Category Archives: Uncategorized

New for August 2024

Apologies for the late post! After the relative silence of last month, we’re getting back to a moderate cadence of papers. Some distribution testing, quantum testing, learning and testing. We’ve also added a non-sublinear paper on distributions that should be of interest. And here’s the roundup.

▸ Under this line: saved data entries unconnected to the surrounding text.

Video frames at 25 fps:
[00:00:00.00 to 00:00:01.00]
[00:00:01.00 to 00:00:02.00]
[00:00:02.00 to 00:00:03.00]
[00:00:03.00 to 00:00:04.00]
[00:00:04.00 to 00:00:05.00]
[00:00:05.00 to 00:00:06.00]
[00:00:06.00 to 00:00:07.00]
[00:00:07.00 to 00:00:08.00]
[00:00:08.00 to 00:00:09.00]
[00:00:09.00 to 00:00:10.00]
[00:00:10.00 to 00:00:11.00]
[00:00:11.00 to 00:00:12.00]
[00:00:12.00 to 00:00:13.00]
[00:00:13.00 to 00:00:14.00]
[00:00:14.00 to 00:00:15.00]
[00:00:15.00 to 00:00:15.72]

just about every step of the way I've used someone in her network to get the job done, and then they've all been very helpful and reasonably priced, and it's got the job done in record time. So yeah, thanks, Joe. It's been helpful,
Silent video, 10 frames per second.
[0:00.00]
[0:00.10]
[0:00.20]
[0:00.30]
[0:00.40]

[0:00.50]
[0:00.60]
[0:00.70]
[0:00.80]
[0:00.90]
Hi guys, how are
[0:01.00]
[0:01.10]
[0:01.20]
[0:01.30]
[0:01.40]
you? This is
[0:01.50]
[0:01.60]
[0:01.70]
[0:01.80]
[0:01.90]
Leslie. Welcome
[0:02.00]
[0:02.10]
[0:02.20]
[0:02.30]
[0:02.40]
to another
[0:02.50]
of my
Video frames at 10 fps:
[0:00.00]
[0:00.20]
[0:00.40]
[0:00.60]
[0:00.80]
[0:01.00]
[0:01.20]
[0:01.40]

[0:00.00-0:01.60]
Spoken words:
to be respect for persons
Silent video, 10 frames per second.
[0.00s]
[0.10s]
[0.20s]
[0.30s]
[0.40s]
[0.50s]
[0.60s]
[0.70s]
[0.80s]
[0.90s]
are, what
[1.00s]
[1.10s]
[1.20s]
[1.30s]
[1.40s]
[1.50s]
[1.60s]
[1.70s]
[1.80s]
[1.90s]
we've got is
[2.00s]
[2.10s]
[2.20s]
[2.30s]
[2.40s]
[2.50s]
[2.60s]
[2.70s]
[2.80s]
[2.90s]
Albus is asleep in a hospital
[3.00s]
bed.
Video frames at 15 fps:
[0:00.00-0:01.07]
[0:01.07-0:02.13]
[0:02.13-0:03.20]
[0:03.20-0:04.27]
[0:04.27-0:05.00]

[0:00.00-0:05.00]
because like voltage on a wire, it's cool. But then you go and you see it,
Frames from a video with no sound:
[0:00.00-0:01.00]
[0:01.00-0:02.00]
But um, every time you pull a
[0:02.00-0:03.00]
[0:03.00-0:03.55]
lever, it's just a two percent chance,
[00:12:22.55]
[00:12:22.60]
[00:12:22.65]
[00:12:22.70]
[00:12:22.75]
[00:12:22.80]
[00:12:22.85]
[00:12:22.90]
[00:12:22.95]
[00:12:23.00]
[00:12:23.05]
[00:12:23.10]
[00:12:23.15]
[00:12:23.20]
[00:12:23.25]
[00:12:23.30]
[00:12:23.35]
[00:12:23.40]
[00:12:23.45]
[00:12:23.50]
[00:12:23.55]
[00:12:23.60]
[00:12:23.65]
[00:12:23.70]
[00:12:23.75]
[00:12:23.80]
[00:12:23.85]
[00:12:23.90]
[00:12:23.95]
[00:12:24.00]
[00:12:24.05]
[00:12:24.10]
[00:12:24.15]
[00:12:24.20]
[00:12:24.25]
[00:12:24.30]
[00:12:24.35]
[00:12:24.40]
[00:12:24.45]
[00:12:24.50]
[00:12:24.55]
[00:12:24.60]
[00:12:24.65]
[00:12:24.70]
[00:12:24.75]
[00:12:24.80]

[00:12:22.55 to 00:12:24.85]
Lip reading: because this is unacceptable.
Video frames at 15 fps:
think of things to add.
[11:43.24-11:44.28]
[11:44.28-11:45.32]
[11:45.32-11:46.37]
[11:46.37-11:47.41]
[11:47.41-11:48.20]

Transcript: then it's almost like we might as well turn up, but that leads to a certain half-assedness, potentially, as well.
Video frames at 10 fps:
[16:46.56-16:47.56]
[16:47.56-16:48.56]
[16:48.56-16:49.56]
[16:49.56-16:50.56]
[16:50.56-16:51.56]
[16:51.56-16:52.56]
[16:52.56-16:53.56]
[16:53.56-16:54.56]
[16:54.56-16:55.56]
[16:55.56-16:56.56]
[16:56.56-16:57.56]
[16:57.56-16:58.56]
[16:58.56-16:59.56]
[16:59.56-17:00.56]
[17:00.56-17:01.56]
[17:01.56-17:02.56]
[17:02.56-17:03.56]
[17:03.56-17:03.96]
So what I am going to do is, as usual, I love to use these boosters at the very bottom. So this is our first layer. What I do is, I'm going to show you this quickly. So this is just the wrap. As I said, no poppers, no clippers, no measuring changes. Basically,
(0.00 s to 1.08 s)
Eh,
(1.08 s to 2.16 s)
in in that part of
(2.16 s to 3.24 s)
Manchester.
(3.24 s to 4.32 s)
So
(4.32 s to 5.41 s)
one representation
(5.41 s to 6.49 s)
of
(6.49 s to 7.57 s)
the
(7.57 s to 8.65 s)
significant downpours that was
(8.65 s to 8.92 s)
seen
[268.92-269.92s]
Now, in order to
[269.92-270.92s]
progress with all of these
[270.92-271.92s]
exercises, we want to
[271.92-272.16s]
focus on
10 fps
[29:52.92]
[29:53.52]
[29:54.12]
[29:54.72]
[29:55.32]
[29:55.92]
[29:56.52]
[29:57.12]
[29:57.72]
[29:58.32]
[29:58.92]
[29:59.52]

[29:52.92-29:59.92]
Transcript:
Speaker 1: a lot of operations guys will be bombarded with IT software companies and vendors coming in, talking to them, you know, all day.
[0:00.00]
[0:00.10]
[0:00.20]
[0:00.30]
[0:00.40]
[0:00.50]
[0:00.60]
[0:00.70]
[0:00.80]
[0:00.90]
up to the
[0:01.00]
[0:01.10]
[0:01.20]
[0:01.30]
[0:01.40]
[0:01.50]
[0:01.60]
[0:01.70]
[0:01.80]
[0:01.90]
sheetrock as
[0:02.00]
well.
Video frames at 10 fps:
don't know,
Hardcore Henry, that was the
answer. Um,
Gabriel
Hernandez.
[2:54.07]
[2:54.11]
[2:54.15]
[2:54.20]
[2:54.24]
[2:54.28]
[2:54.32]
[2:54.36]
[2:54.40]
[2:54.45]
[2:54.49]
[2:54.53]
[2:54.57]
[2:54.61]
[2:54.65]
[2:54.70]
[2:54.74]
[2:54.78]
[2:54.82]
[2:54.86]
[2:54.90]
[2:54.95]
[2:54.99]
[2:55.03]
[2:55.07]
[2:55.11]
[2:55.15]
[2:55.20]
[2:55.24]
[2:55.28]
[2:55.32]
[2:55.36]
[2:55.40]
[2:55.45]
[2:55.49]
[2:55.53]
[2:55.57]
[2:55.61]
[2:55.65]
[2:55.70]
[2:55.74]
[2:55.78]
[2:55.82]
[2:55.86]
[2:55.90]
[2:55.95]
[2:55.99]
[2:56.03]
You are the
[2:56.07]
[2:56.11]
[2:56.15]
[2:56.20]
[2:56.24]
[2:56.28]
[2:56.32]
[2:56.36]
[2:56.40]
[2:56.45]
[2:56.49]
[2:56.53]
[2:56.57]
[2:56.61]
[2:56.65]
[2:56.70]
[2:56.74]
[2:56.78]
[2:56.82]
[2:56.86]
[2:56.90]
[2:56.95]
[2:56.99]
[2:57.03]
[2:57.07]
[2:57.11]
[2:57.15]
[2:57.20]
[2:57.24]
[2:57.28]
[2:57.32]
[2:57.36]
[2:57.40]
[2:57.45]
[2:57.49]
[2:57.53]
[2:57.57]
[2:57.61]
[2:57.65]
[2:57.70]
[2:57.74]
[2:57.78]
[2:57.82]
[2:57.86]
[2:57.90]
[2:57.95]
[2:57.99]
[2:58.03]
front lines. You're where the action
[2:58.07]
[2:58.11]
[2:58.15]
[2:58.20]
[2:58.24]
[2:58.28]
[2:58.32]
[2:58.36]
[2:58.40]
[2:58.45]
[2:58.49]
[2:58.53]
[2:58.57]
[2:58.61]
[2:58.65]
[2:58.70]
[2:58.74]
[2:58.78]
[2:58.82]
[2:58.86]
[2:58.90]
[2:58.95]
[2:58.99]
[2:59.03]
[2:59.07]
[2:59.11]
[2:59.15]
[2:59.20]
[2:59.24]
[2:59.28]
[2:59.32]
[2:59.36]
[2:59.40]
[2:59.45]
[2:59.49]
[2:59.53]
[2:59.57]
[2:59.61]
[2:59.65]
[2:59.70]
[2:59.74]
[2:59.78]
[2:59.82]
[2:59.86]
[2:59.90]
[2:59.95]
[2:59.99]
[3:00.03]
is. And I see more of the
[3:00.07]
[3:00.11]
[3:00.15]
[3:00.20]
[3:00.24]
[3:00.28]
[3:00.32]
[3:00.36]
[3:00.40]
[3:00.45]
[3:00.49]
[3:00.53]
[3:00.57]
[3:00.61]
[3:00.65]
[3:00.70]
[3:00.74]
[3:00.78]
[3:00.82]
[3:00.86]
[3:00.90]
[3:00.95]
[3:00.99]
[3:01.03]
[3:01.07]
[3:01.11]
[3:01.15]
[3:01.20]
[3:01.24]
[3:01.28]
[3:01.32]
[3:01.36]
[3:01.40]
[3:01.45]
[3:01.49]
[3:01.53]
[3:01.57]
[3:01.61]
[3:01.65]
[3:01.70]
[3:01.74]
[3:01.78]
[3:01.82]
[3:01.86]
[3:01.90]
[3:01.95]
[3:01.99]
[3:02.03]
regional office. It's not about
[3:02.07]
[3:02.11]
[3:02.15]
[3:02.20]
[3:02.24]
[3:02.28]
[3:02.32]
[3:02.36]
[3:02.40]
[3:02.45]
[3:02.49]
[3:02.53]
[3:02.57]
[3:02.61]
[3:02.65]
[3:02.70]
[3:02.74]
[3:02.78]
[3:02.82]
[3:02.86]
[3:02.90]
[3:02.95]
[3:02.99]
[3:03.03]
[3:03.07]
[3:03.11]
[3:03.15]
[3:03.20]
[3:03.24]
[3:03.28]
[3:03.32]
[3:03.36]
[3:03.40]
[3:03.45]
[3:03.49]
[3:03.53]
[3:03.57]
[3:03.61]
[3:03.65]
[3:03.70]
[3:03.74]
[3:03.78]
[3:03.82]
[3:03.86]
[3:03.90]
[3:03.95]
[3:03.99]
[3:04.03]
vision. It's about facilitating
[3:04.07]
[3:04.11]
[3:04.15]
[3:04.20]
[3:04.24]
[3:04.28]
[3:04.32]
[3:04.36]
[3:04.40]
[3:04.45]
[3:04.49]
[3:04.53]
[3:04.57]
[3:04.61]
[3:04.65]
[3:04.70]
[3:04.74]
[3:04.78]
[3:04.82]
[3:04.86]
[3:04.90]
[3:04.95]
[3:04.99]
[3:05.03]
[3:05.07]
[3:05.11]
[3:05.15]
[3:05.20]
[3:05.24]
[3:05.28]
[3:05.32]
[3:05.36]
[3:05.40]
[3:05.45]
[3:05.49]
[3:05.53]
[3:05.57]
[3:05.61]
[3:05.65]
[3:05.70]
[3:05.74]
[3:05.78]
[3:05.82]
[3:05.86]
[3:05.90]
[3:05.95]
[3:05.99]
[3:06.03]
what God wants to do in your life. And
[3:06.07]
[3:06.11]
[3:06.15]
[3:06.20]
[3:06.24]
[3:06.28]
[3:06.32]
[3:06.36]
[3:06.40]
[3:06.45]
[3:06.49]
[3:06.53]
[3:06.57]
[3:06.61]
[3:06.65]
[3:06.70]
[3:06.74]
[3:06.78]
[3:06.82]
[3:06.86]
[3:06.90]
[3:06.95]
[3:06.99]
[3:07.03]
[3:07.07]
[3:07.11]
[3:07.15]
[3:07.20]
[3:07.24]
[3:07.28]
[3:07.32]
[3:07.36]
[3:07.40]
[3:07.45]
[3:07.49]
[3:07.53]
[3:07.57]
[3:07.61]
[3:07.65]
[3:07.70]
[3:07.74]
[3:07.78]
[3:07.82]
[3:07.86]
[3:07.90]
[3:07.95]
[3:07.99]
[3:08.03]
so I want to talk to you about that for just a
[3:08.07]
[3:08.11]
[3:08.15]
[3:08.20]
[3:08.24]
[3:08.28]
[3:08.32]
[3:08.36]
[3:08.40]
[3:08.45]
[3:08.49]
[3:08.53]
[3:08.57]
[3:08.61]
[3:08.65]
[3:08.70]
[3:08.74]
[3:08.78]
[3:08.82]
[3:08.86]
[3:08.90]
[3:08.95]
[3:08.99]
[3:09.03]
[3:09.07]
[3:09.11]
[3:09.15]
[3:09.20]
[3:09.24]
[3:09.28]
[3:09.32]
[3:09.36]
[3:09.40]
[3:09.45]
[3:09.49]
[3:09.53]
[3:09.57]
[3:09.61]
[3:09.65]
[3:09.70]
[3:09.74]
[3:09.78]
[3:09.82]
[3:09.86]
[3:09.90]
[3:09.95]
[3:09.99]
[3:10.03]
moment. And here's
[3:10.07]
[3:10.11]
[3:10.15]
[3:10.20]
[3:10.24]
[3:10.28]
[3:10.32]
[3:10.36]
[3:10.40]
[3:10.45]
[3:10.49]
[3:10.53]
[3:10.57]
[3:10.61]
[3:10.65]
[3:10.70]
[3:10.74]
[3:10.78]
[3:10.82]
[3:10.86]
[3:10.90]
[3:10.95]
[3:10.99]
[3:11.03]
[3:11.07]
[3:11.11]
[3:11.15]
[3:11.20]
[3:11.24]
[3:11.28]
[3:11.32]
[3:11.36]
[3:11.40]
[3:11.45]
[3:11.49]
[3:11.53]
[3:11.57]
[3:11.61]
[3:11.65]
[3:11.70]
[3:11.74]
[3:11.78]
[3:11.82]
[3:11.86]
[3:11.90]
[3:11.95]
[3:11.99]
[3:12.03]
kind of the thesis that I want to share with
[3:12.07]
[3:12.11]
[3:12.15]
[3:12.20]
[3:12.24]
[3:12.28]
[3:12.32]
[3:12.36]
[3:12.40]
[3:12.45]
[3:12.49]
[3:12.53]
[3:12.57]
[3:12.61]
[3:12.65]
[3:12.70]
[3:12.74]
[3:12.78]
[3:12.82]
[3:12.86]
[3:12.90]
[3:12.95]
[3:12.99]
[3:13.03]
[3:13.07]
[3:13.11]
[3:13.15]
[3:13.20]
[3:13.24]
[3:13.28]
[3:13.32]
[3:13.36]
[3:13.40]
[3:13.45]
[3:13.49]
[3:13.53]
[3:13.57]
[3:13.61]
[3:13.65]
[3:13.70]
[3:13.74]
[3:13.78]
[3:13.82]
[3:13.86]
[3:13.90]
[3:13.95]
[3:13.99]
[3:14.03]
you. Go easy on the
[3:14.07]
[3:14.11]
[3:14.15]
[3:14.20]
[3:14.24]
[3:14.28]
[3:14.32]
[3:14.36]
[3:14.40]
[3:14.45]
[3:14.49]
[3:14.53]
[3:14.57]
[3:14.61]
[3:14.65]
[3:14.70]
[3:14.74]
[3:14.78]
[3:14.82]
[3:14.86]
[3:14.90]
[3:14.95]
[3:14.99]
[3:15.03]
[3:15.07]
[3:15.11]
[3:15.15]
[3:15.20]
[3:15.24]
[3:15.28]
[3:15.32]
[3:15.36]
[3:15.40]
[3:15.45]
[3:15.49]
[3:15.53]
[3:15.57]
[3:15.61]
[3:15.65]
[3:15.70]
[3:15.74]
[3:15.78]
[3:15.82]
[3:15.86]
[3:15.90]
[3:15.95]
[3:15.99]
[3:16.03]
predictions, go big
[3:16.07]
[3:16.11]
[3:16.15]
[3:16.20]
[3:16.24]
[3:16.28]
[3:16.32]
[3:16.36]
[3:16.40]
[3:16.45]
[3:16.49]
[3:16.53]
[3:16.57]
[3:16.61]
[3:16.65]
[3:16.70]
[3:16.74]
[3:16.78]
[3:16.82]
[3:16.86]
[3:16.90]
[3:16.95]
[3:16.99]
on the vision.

Efficient Testable Learning of General Halfspaces with Adversarial Label Noise by Ilias Diakonikolas, Daniel M. Kane, Sihan Liu, and Nikos Zarifis (arXiv). This paper is on the recent model of testable learning introduced by Rubinfeld-Vasiliyan. Consider learning halfspaces over the Gaussian distribution. We have sample access to an input function \(f:\mathbf{R}^d \to \{0,1\}\), where our aim is learn the closest halfspace to \(f\). The samples comes from some fixed, underlying distribution \(\mathcal{D}\). But it is often infeasible to validate this distributional assumption, even in the property testing framework. A tester-learner pair will try to test this assumption, and if it accepts, apply the learning algorithm. The guarantee is: if \(\mathcal{D}\) is indeed (say) Gaussian, then the learning algorithms works as desired. If the tester accepts and the learner outputs a hypothesis (say, halfspace) \(h\), then it is guaranteed that \(h\) is close to \(f\) according to \(\mathcal{D}\), even if \(\mathcal{D}\) is far from Gaussian. This last part makes the whole setup interesting; the distribution tester might fail to reject the distribution, but we can trust the output hypothesis! There have been many results on learning homogenous halfspaces under the Gaussian distribution. So the hypothesis class consists of halfspaces going through the origin. This paper is about general (inhomogenous) halfspaces. At first blush, this might seem like a simple issue; we’re just adding a constant term to the halfspace. But existing techniques break down, often because they’re solving an optimization problem of minimizing error around a band close the origin. This paper gives a careful reduction to the “nearly” homogeneous case, and gives the first polynomial sample tester-learner pair for this problem.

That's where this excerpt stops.